È stata una trasformazione sociale, culturale e politica che ha forse consentito di preordinare (o quantomeno di favorire) conflitti regionali e interregionali, di armarli (invece di comporli) e perfino di deformare il concetto di libertà riducendolo, ideologicamente, a una deviata interpretazione dei comportamenti evolutivi, proposti dalle teorie darwiniane e note come «legge del più forte» (teorie mal applicate a un agire non specifico e non obbligato per l’uomo, ma esclusivo e necessario solo per tutte le altre specie animali). Infatti (come se fosse un comportamento unico e distintivo dell’uomo) la regola secondo la quale il più forte vince sul più debole, viene considerata una caratteristica propria dell’uomo e viene ipocritamente ridefinita (secondo le logiche egemoniche del potere) come punto di riferimento del modello della «libera competizione», quella della serie: libera volpe in libero pollaio.
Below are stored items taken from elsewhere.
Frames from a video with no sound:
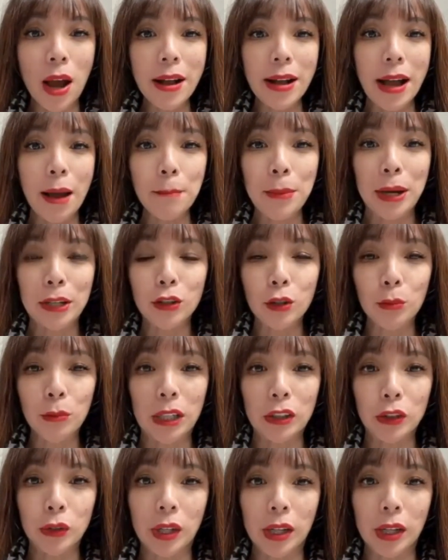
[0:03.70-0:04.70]
welcome back to
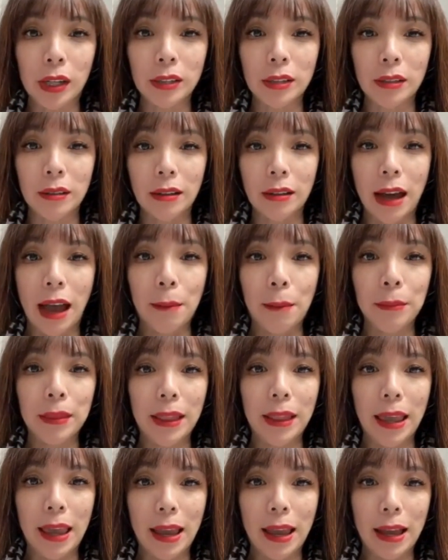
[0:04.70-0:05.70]
my channel. I'm
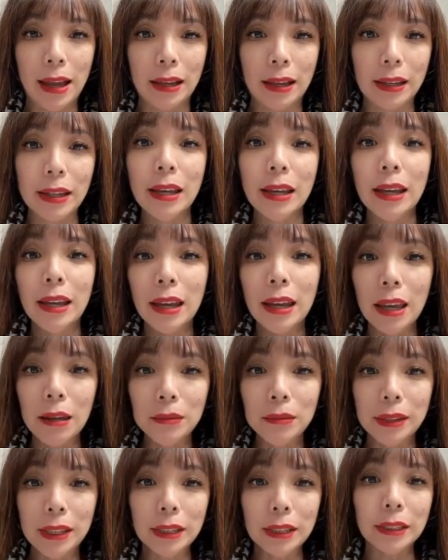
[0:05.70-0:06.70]
Liang.
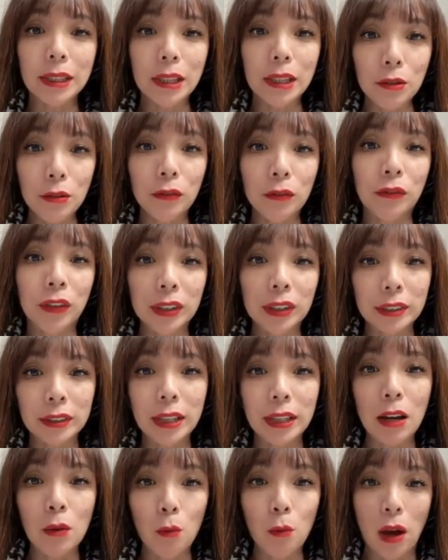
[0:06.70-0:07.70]
If this is your first
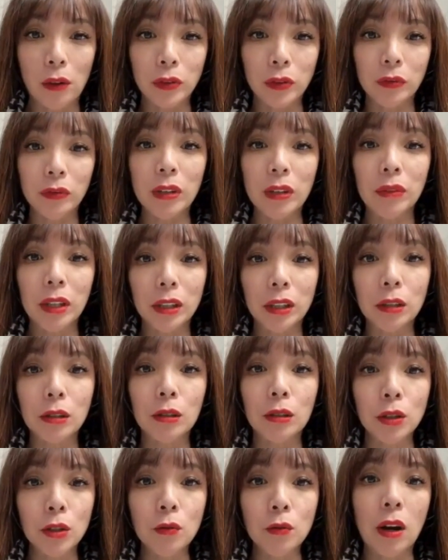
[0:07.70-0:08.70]
time watching my
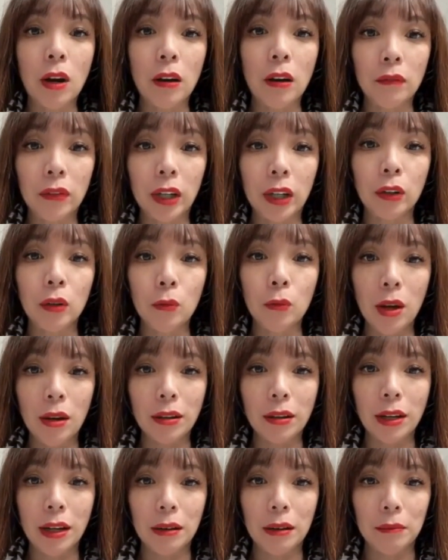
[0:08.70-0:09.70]
video, you are very
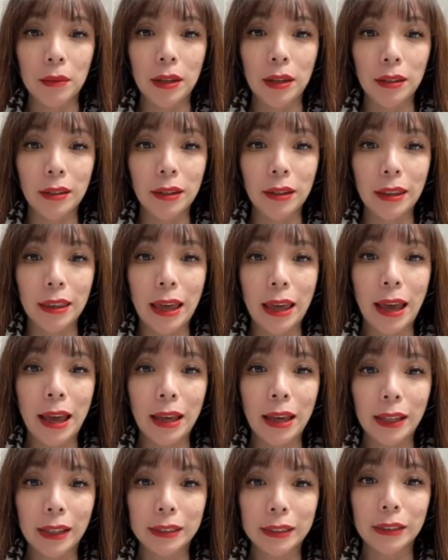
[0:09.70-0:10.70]
welcome. And
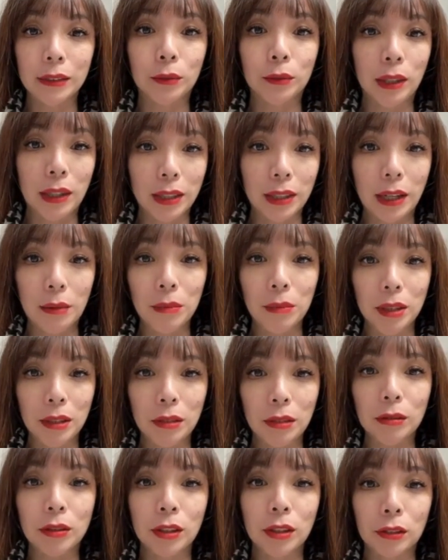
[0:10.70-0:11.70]
God is welcoming
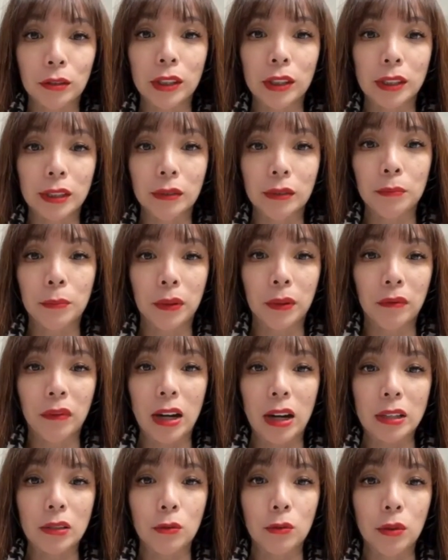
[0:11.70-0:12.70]
you to receive
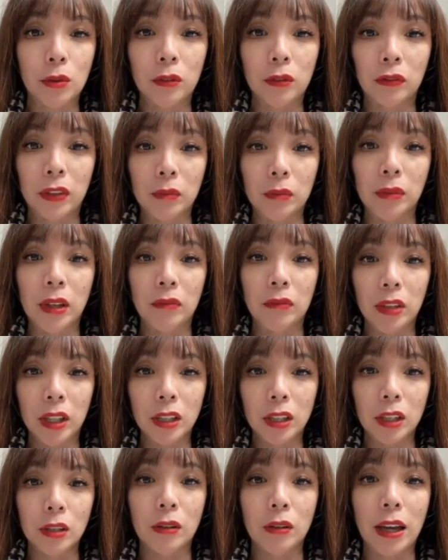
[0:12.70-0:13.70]
prophetic word from my
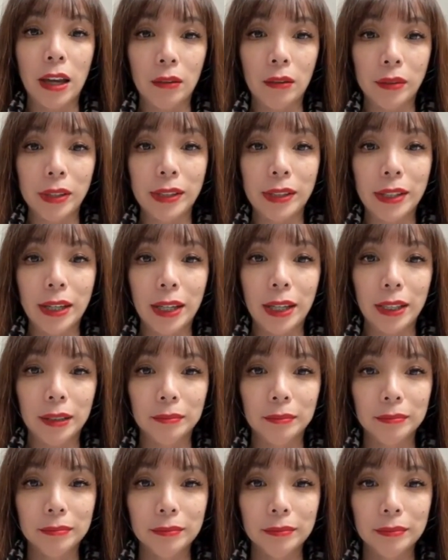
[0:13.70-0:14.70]
video every day.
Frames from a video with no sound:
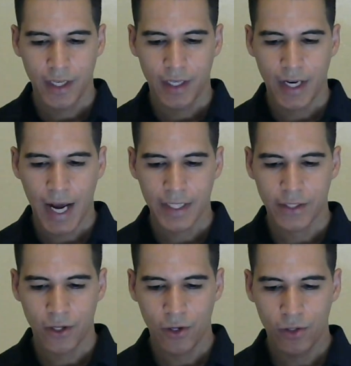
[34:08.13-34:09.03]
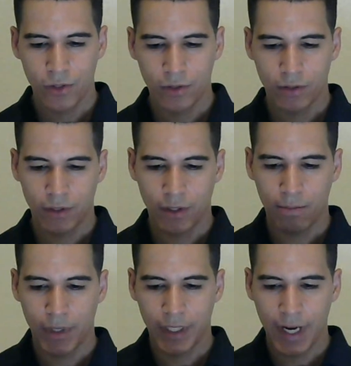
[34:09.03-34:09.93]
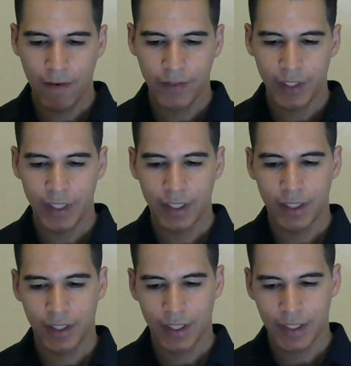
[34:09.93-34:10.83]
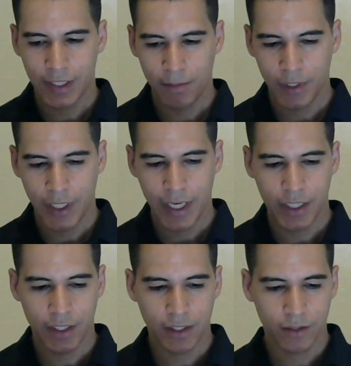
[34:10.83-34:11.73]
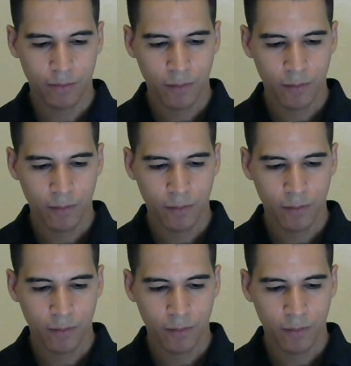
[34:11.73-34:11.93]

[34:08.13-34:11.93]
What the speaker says: not-so-benevolent assimilation.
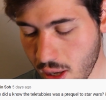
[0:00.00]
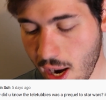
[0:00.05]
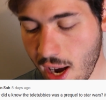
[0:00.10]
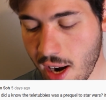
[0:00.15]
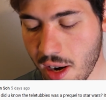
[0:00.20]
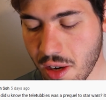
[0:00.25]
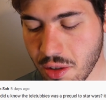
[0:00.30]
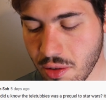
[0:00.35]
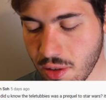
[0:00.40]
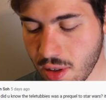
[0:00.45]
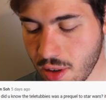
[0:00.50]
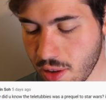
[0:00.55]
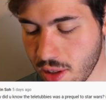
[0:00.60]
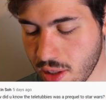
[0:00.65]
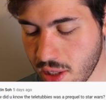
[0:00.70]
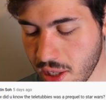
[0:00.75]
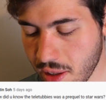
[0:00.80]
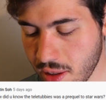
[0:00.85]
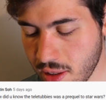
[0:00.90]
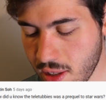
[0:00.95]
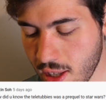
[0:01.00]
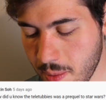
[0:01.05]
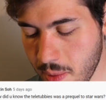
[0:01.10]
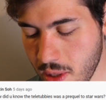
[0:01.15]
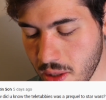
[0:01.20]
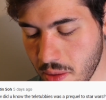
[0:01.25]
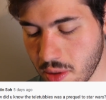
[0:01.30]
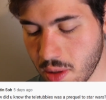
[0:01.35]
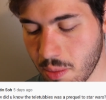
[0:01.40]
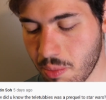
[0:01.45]
How did you know that
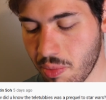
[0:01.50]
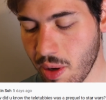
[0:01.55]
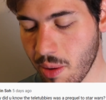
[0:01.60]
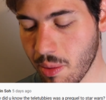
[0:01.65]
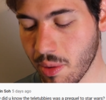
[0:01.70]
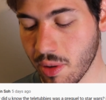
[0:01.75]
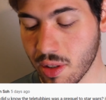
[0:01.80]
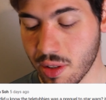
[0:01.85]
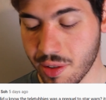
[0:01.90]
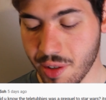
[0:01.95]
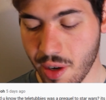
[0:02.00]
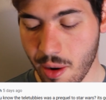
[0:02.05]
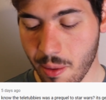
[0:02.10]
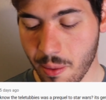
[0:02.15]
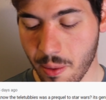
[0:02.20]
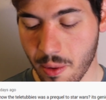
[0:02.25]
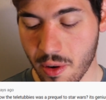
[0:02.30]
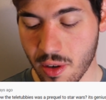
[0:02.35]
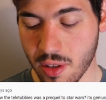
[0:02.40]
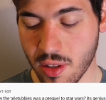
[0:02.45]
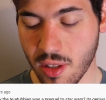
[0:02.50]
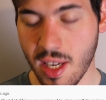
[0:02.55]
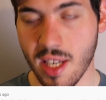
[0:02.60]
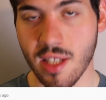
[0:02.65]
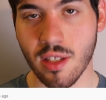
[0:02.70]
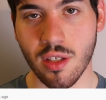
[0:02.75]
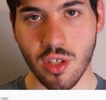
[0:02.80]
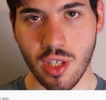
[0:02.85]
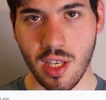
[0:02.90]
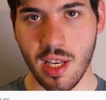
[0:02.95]
Teletubbies was a prequel to Star Wars?
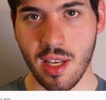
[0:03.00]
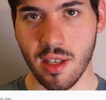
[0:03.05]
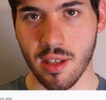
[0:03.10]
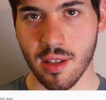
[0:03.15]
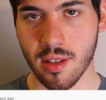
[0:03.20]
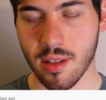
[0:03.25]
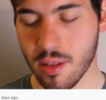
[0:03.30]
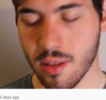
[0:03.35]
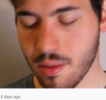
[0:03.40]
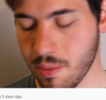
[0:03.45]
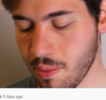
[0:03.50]
It's genius.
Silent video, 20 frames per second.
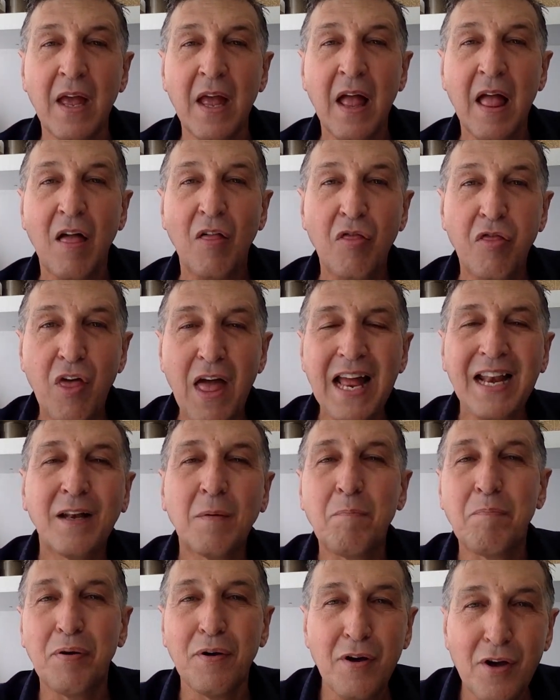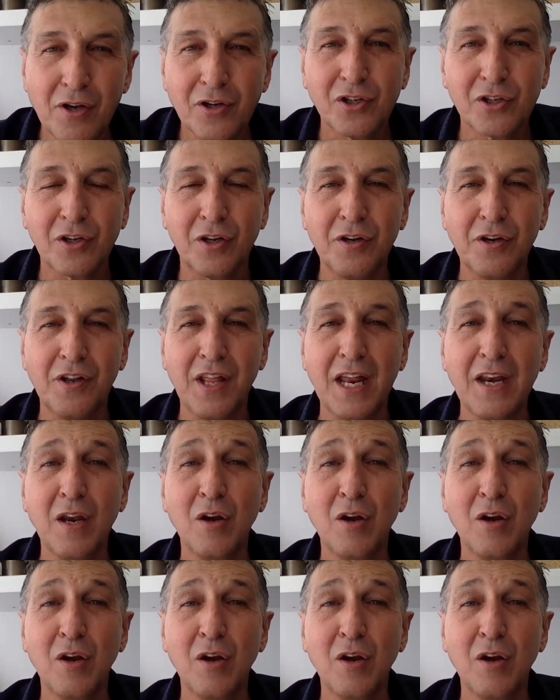that person that he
Un’idea di competizione che se è un istinto per tutti gli animali (uomo compreso), come tale non può essere espressione di una libertà umana, ma è espressione solo di atti istintivi di potenza fisica (del più forte per sottomettere i più deboli) che sono presenti, in modo obbligato, solo nei comportamenti delle specie animali diverse dall’uomo.
La libertà umana sta, invece, proprio nel non soggiacere automaticamente a questo istinto, nell’interrogare le proprie consapevolezze per poter autonomamente scegliere quale comportamento tenere, modulando, per esempio, intuizione, partecipazione, fino, anche, ad attivare proprie specifiche qualità umane, con comportamenti solidali, di collaborazione, di amore verso i propri simili. La competizione, come modello di comportamento umano, è solo una condizione di sopraffazione imposta all’uomo da un’ideologia liberista che, così e di fatto, diventa un’espressione riduttiva e deviata (ma anche stravagante e paradossale) del termine libertà (che come significato e prospettiva di senso ha, invece, ben altra consistenza e natura).

Il secolo scorso ha esposto l’umanità a disastrose esperienze socio-politiche (gravemente luttuose e segnate da ingiuste sorti cinicamente e atrocemente inflitte a intere comunità umane) che, indicate con terminologie alterate (tutte caratterizzate dal suffisso «-ismo»: comunismo, fascismo, nazismo, populismo), sono diventate mal auguranti segni di oppressioni e non solo distorsioni dei significati originari. A questi nostri tempi sembra sia toccata una sorte simile con il liberismo che, in forme più sofisticate, quasi impalpabili, ha imposto un regime assoluto di governo del mondo (la dittatura del mercato globale della produzione, consumo e degradazione di risorse in quantità non rinnovabili) corredato da rituali fanatismi ideologici, da esaltati consensi verso l’ordine totale del quale, questa visione chimerica (priva di ogni riferimento alla realtà socio-culturale umana complessa e non solo al nostro mondo fisico, già di per sé, incompiutamente conoscibile), si fa portatrice.